The demon-possessed fortune-teller disturbed the daily commute to the riverside as she hailed them as “servants of the most high God” (Acts 16:17). Once more, there is a connection with the epistle. In the first line, Paul described himself, and Timothy, as “servants of Jesus Christ” (Phil 1:1). This girl was a slave who had “masters” (Acts 16:16). She recognized that these men owed allegiance to a higher authority, and obeyed the dictates of One Who is supreme in the universe.
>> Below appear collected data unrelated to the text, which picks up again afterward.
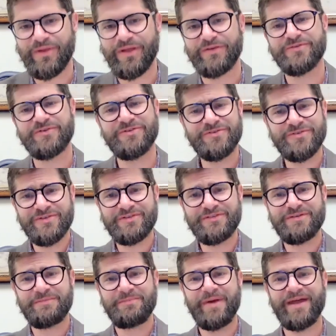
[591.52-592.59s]
So there's this
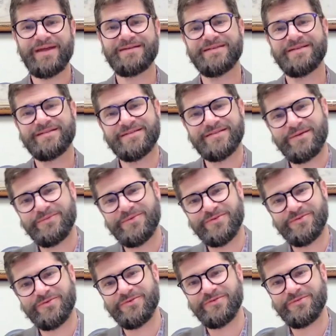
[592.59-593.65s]
debate that some
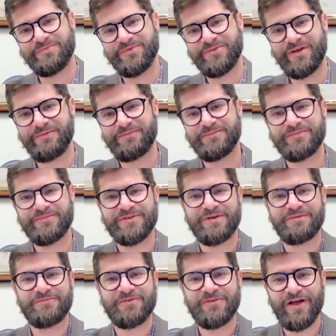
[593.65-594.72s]
schools, some
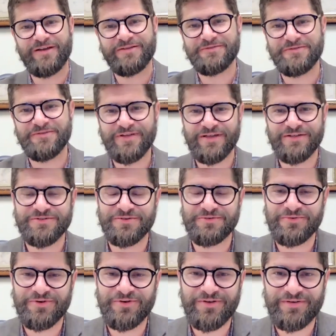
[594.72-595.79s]
philosophers in the ancient
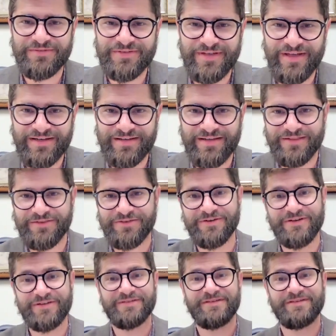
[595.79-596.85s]
world have said that there
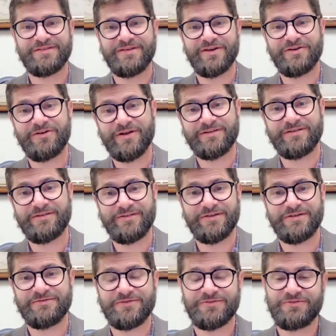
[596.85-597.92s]
is a criterion
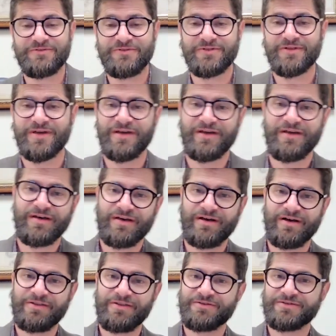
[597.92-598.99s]
of truth.
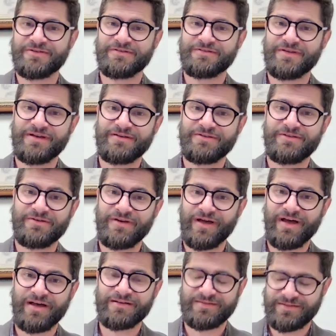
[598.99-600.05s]
Others have said that they're
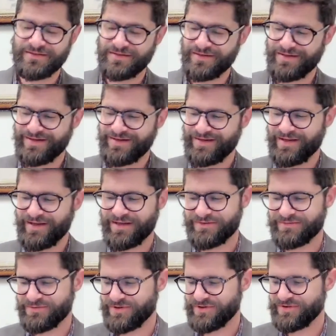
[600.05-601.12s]
not.
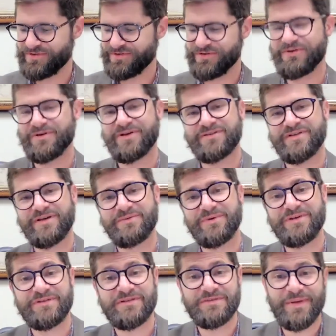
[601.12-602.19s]
And what do the Stoics say? We
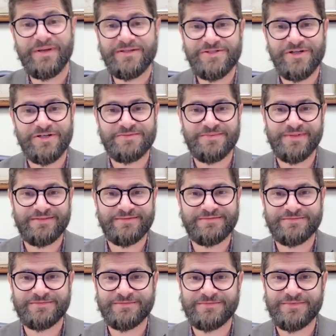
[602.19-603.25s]
suspend judgment.
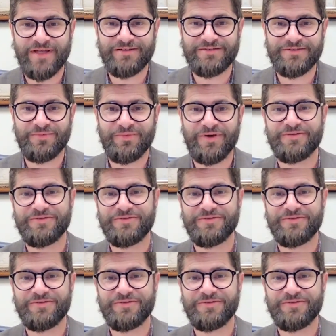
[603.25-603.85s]
as to whether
There is no record of the girl being saved, but we presume that she was. She was certainly delivered from satanic power, and was thus deprived of her supernatural ability to predict impending events. The contrast between the girl and Lydia could hardly be greater. There was a massive social gulf. Lydia was well-to-do and involved in a respectable, lucrative business. The girl was a slave. There was a huge religious chasm: Lydia worshiped God and the girl was dominated by the devil. The contrasts are immense, yet the power of God touched these two extremities of the social scale, demonstrating the universal appeal of the gospel. At Jericho, the Lord Jesus blessed both Bartimaeus the beggar and the affluent Zacchaeus. The city chamberlain and slave number four were united in Christ (Rom 16:23). We thank God for a message that transcends every barrier created by man.
The girl’s masters were outraged, and dragged Paul and Silas before the authorities for a beating and imprisonment. “The hope of their gains was gone” (Acts 16:19). “Gain” is another theme in the epistle. “To die is gain,” said Paul (Phil 1:21) as he anticipated being “with Christ.” Things that he had counted “gain” were written off in his desire for Christ (Phil 3:7). May we have the right perspective, with scant regard for the gainful things of this life, but focused on gain that is eternal.